Enviada em 13/01/2021

Em países como Cuba, Venezuela e Bolívia, a erradicação do analfabetismo representa um ganho para a sociedade nos últimos anos. No Brasil, entretanto, é possível observar números alarmantes de analfabetos, visto que há uma grande dificuldade no processo de alfabetização no território brasileiro. Entre os fatores relacionados a essa problemática, destacam-se não só métodos de ensino defasados, como também as disparidades regionais.

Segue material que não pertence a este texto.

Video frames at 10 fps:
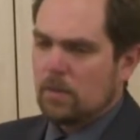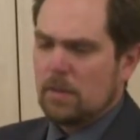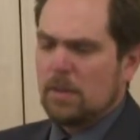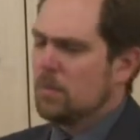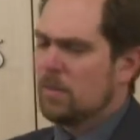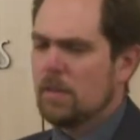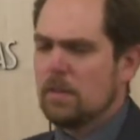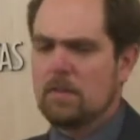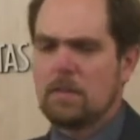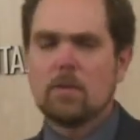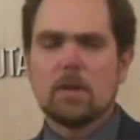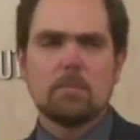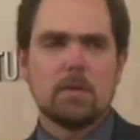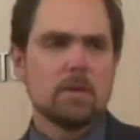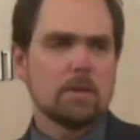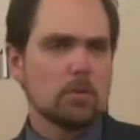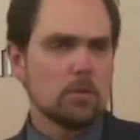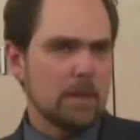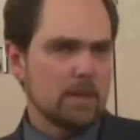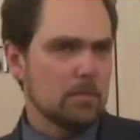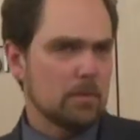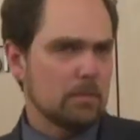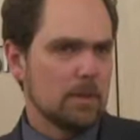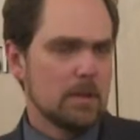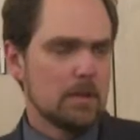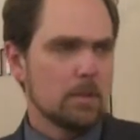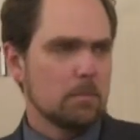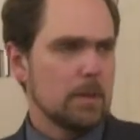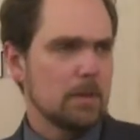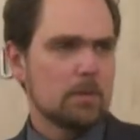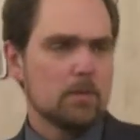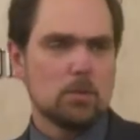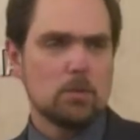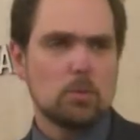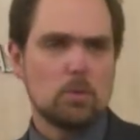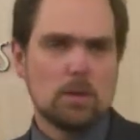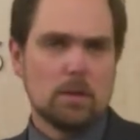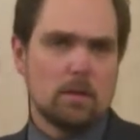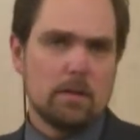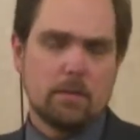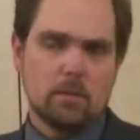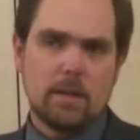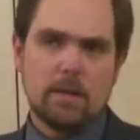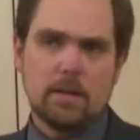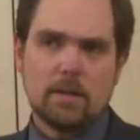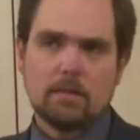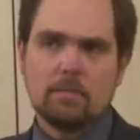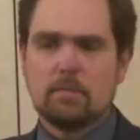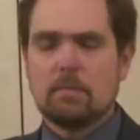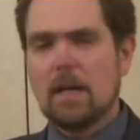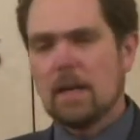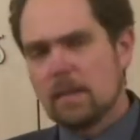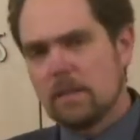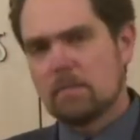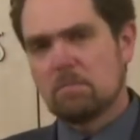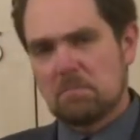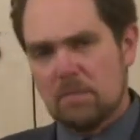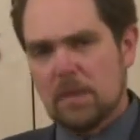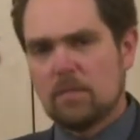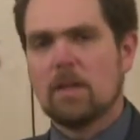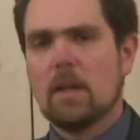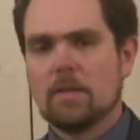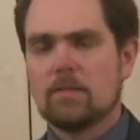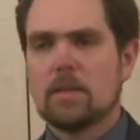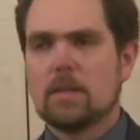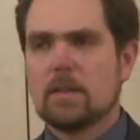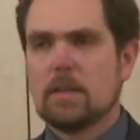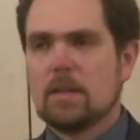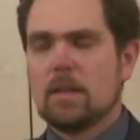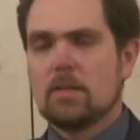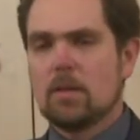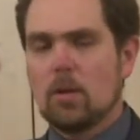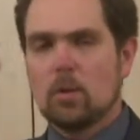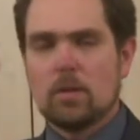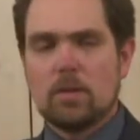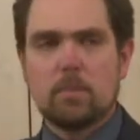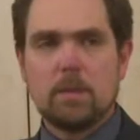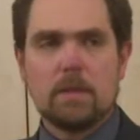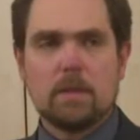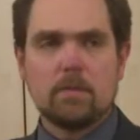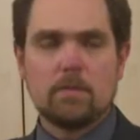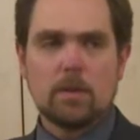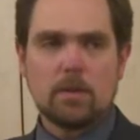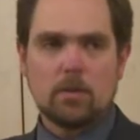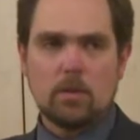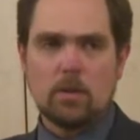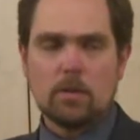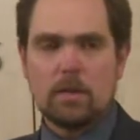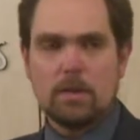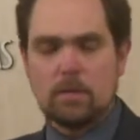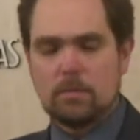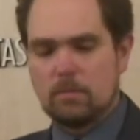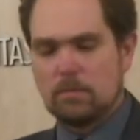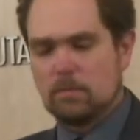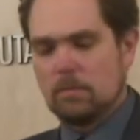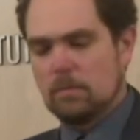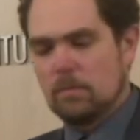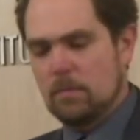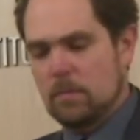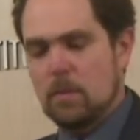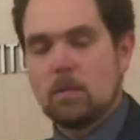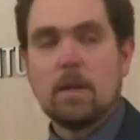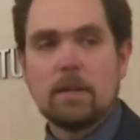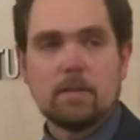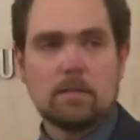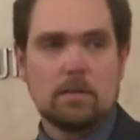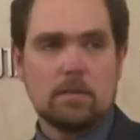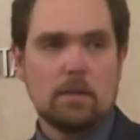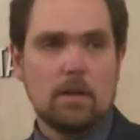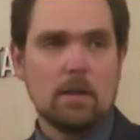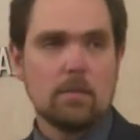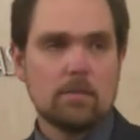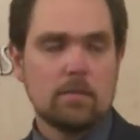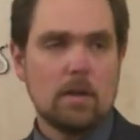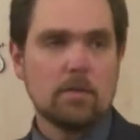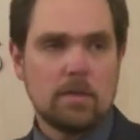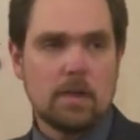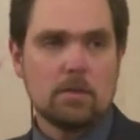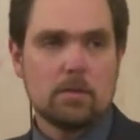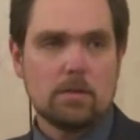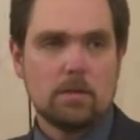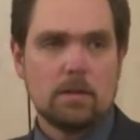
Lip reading: And I would say the Estonian political spectrum compared to Lithuania and even Latvia has always been very strongly to the right of center.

Convém salientar, em primeira instância, que modelos de educação arcaicos dificultam a redução de analfabetos no Brasil. Isso porque os alunos não se identificam com os métodos presentes nas salas de aula, o que gera insegurança, e perdem a motivação para continuar na escola. Nesse sentido, os alunos, desesperançosos, abandonam as instituições, muitas vezes sem terminar o ensino, e partem para o campo laboral, processo conhecido como evasão escolar. Dessa forma, se tornam analfabetos ou analfabetos funcionais -pessoas que entendem os códigos, mas são incapazes de compreender textos simples- o que gera consequências como dificuldade de ascensão no mercado de trabalho e até, em certos períodos da história como na República Oligárquica, a perda do direito ao voto.

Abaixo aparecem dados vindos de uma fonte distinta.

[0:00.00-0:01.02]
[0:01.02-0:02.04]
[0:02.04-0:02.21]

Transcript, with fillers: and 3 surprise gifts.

Ademais, é válido ressaltar, que as desigualdes regionais corroboram para o grande número de analfabetos no Brasil. Tal realidade advém da falta de infraestrutura decente e da falta de investimentos na educação infantil -que, de acordo com o Ministério da Educação, é a fase em que se deve dar início ao processo de alfabetização- principalmente no norte e nordeste. Esse cenário desencadeia um desestímulo nos estudantes, uma vez que não tem professores preparados, materiais disponíveis para uso e salas limpas. Nesse viés, a alfabetização é feita de forma neligenciada e muitas pessoas não chegam a completar seus ensinos, o que vai contra a Constituição de 1988 que diz que a educação é um direito de todos. Prova disso, é que segundo pesquisas do Ministério da Educação, 33 milhões de analfabetos não chegaram a concluir a quarta série do ensino fundamental um, e 50% desse número está concentrado no norte e nordeste do Brasil.

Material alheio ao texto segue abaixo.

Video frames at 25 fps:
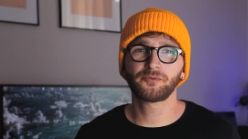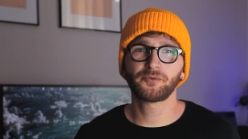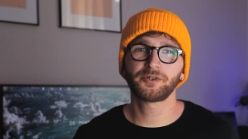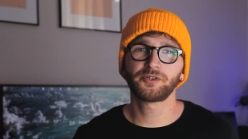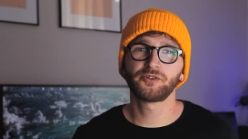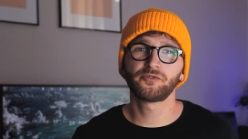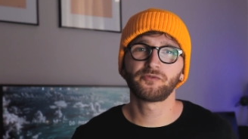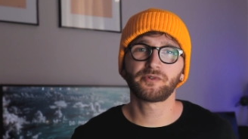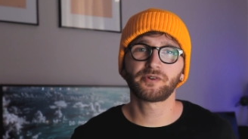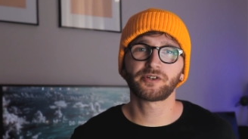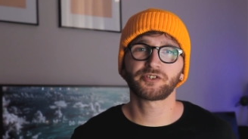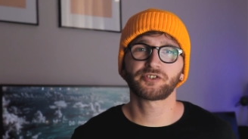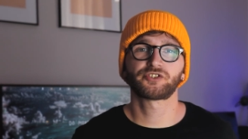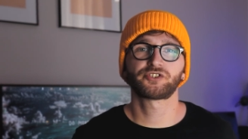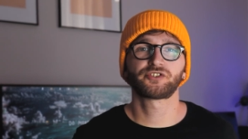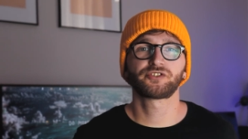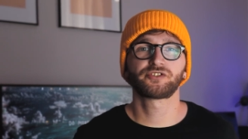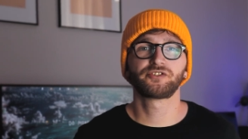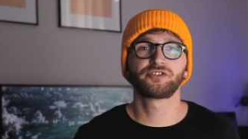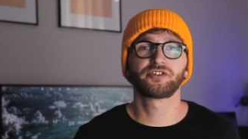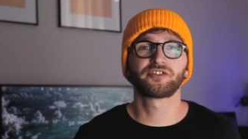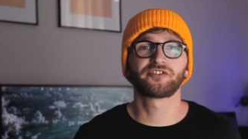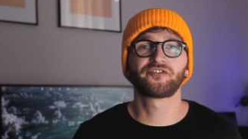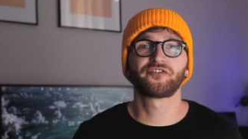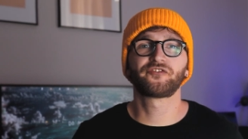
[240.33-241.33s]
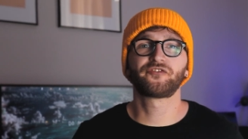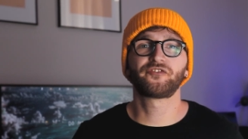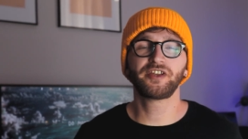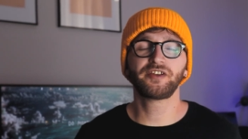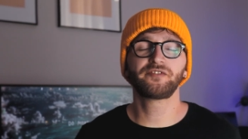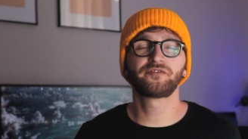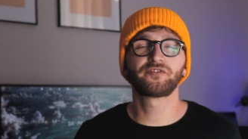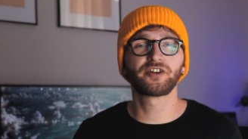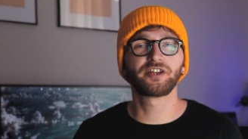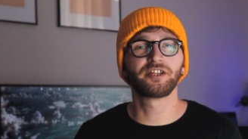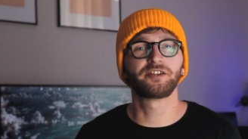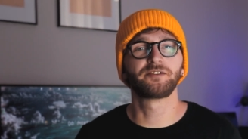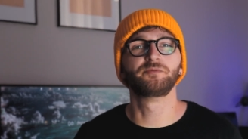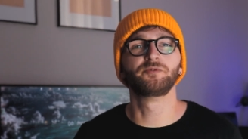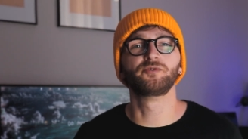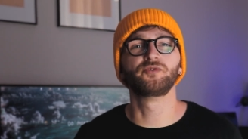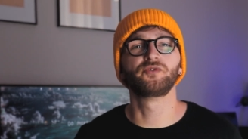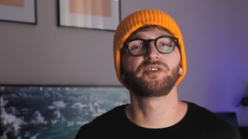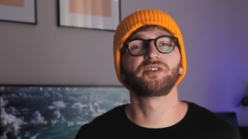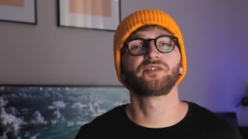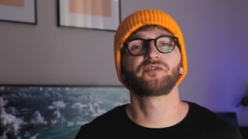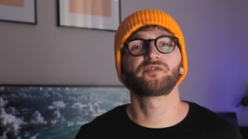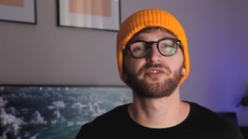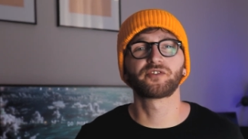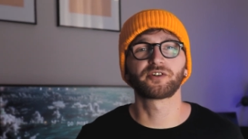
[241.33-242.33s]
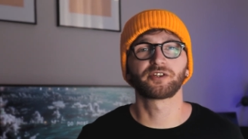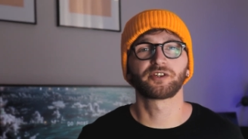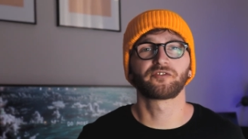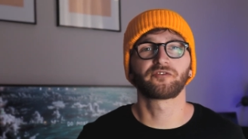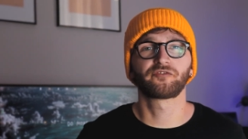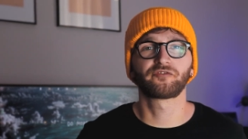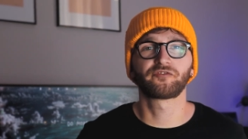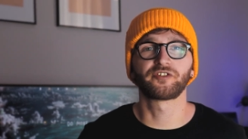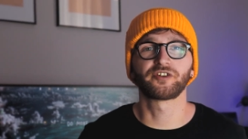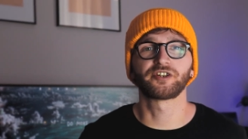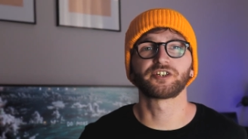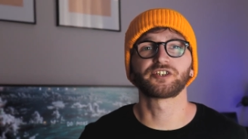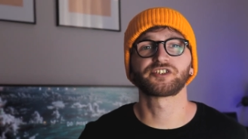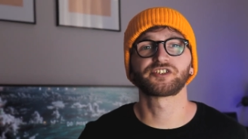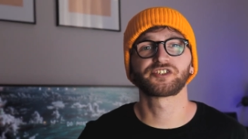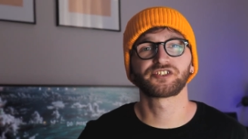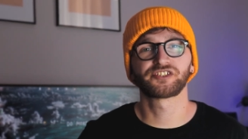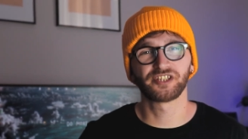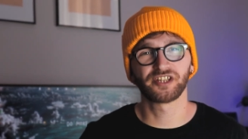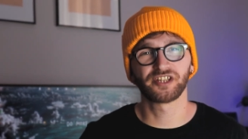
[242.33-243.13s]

when you watch your favorite movie for the first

Fica evidente, portanto, que os modelos de ensino defasados e as disparidades regionais afetam negativamente no número de analfabetos no território brasileiro. Dessa forma, o Ministério da Educação -responsável por todo sistema educacional brasileiro- deve minimizar o número de pessoas que praticam a evasão escolar e investir mais na educação básica. Isso deve ser feito por meio de projetos no campo escolar que valorizem as habilidades e potencialidades de cada aluno e projetos que garantam o processo de alfabetização completa até os 6 anos de idade. Para que assim, o Brasil comece a caminhar para a evolução e erradicação do analfabetismo em seu território.